::: The input

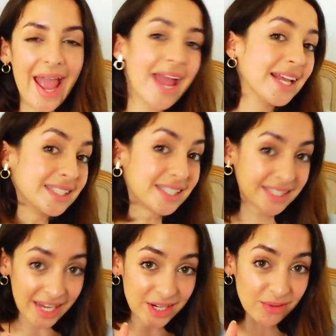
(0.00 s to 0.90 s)
And
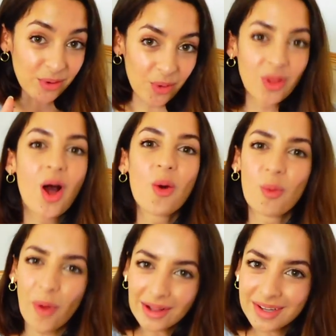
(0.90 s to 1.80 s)
second of all,
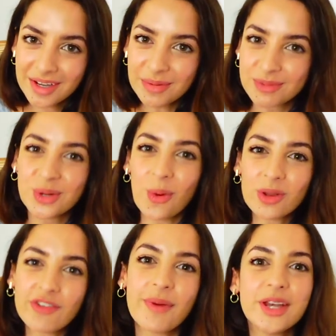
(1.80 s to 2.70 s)
welcome to
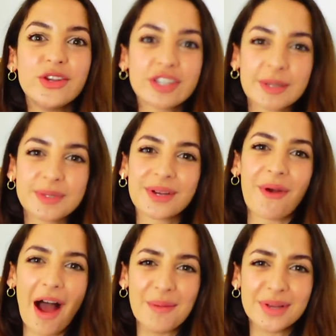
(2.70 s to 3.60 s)
all of my new
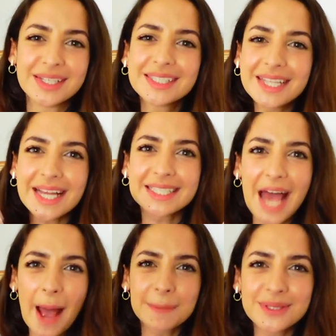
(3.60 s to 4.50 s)
subscribers.
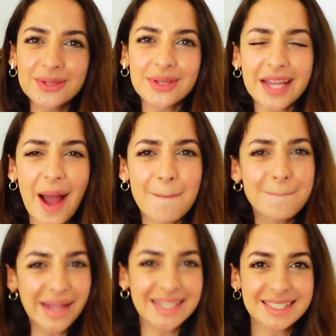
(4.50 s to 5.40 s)
It's absolutely
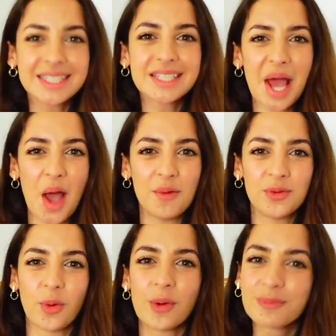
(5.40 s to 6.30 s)
amazing to
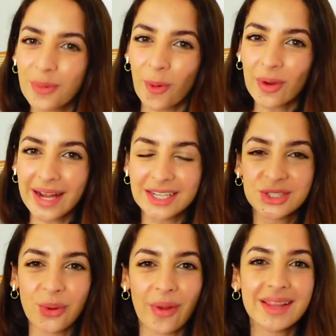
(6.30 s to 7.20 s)
have you on board
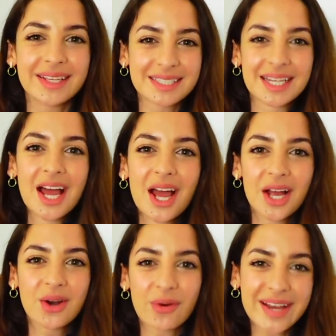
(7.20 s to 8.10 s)
and join this
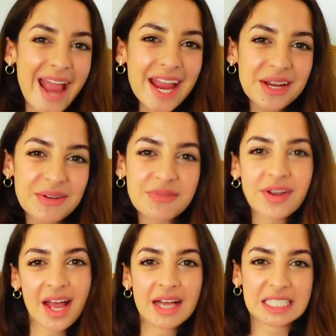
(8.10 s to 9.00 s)
creative,
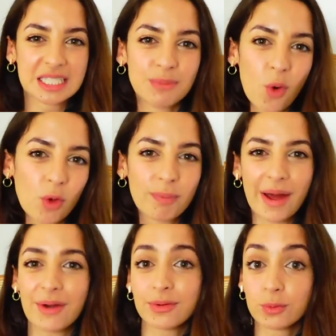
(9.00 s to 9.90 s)
small
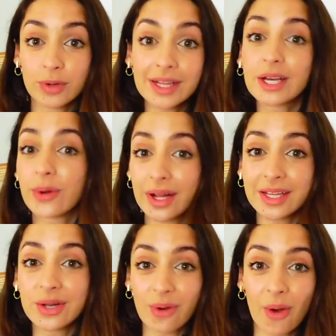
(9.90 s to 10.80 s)
but really
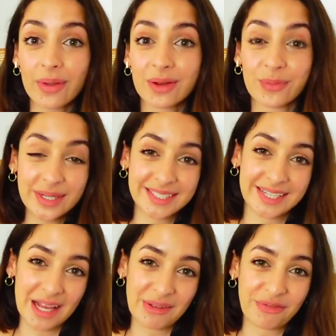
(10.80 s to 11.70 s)
quickly growing
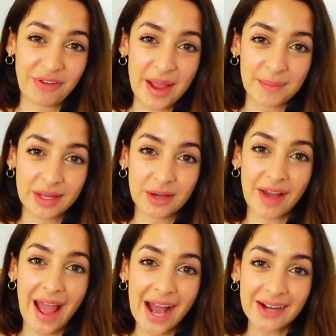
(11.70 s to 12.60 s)
restyler family of
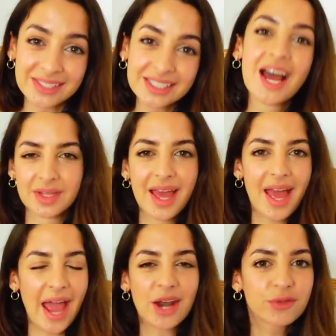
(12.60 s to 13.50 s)
ours.
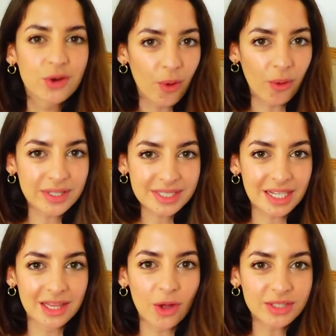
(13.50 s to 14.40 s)
And of course,
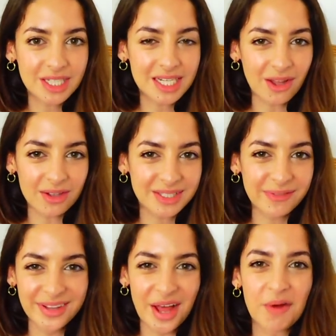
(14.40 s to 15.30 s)
lots and lots
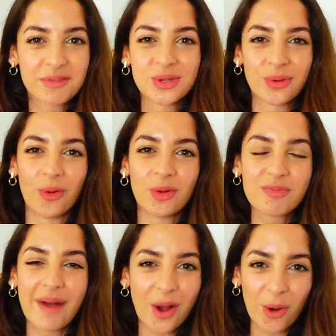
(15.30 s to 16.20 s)
of love to all
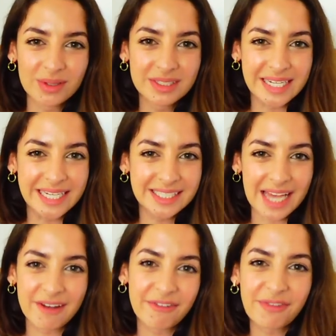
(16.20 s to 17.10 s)
of my oldies
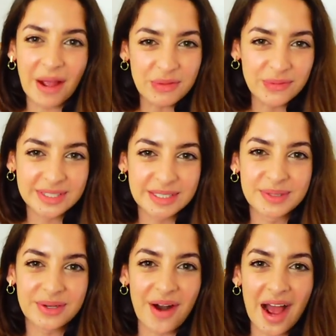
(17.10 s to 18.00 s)
and faithful
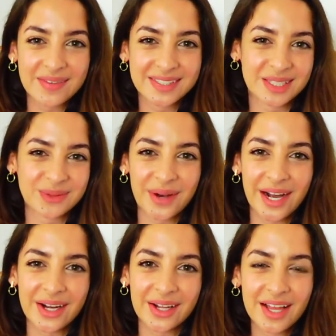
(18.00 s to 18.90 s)
subscribers as
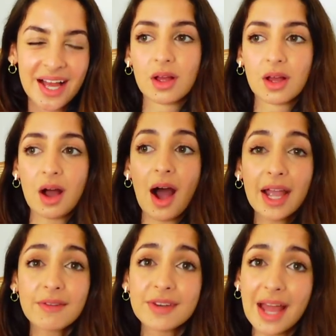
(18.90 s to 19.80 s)
well. I
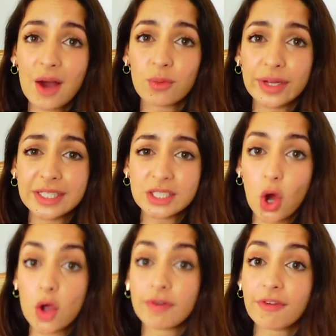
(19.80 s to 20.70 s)
have now reached
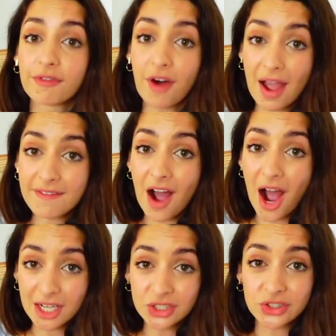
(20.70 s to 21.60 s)
over
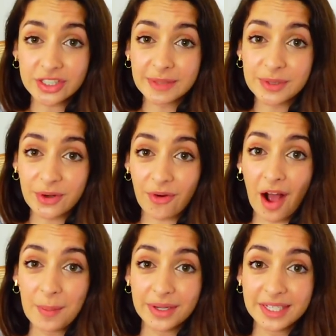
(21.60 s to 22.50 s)
500
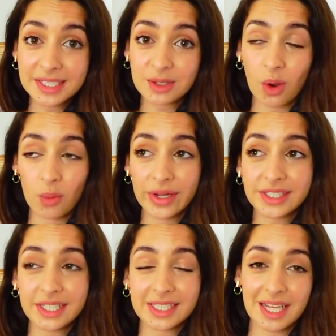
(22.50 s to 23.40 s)
subscribers,
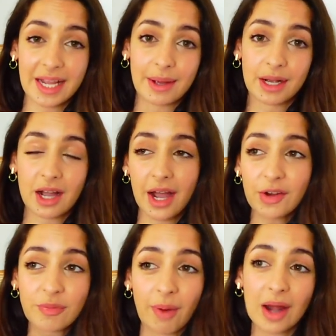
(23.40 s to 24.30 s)
which is like kind
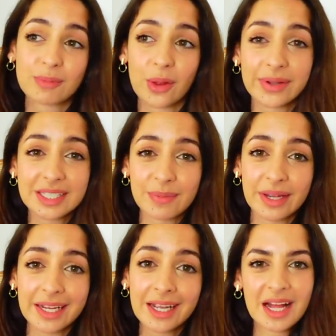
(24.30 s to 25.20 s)
of mind-blowing to
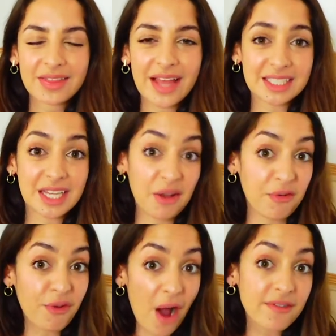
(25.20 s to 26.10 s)
me. That's like
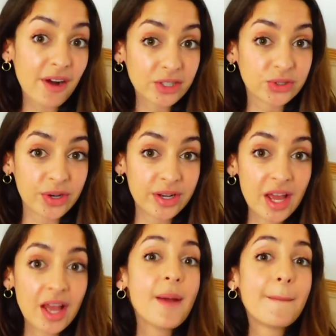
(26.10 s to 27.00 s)
500
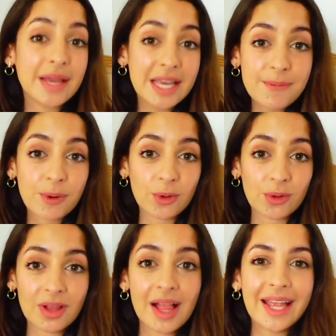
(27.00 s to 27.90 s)

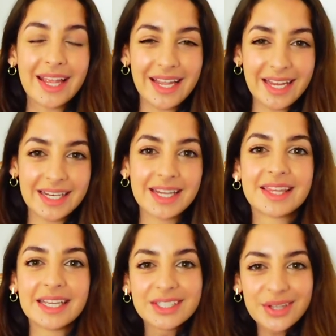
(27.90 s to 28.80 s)
people in
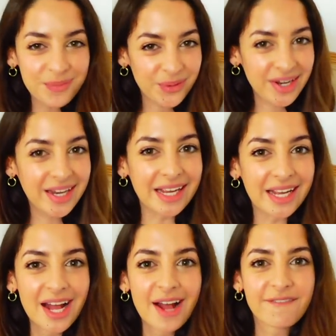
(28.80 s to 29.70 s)
this
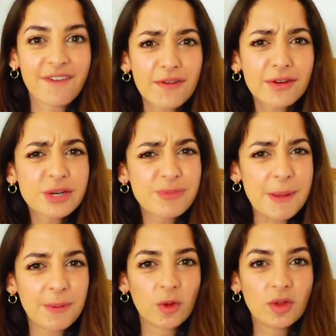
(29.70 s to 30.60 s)
community. 500
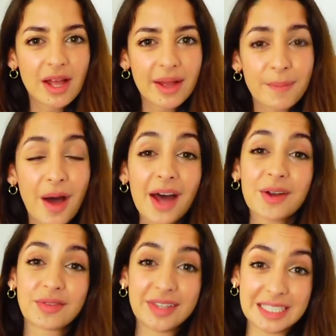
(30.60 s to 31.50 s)
people
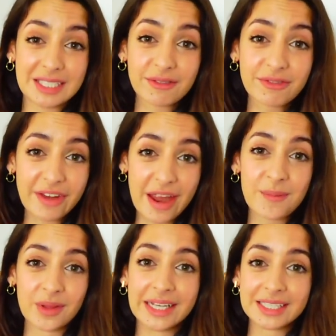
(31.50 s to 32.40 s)
part of this
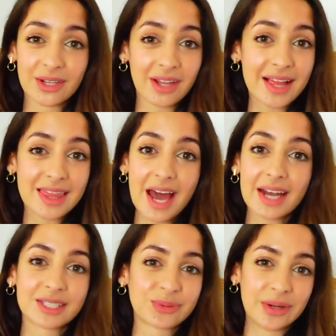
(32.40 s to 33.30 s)
family. So like
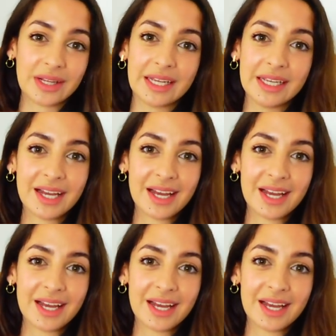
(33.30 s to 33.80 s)
that is really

::::::

- What you will do
Write every entry again exactly as given, skipping the pictures.

- Reply to the task
(0.00 s to 0.90 s)
And
(0.90 s to 1.80 s)
second of all,
(1.80 s to 2.70 s)
welcome to
(2.70 s to 3.60 s)
all of my new
(3.60 s to 4.50 s)
subscribers.
(4.50 s to 5.40 s)
It's absolutely
(5.40 s to 6.30 s)
amazing to
(6.30 s to 7.20 s)
have you on board
(7.20 s to 8.10 s)
and join this
(8.10 s to 9.00 s)
creative,
(9.00 s to 9.90 s)
small
(9.90 s to 10.80 s)
but really
(10.80 s to 11.70 s)
quickly growing
(11.70 s to 12.60 s)
restyler family of
(12.60 s to 13.50 s)
ours.
(13.50 s to 14.40 s)
And of course,
(14.40 s to 15.30 s)
lots and lots
(15.30 s to 16.20 s)
of love to all
(16.20 s to 17.10 s)
of my oldies
(17.10 s to 18.00 s)
and faithful
(18.00 s to 18.90 s)
subscribers as
(18.90 s to 19.80 s)
well. I
(19.80 s to 20.70 s)
have now reached
(20.70 s to 21.60 s)
over
(21.60 s to 22.50 s)
500
(22.50 s to 23.40 s)
subscribers,
(23.40 s to 24.30 s)
which is like kind
(24.30 s to 25.20 s)
of mind-blowing to
(25.20 s to 26.10 s)
me. That's like
(26.10 s to 27.00 s)
500
(27.00 s to 27.90 s)

(27.90 s to 28.80 s)
people in
(28.80 s to 29.70 s)
this
(29.70 s to 30.60 s)
community. 500
(30.60 s to 31.50 s)
people
(31.50 s to 32.40 s)
part of this
(32.40 s to 33.30 s)
family. So like
(33.30 s to 33.80 s)
that is really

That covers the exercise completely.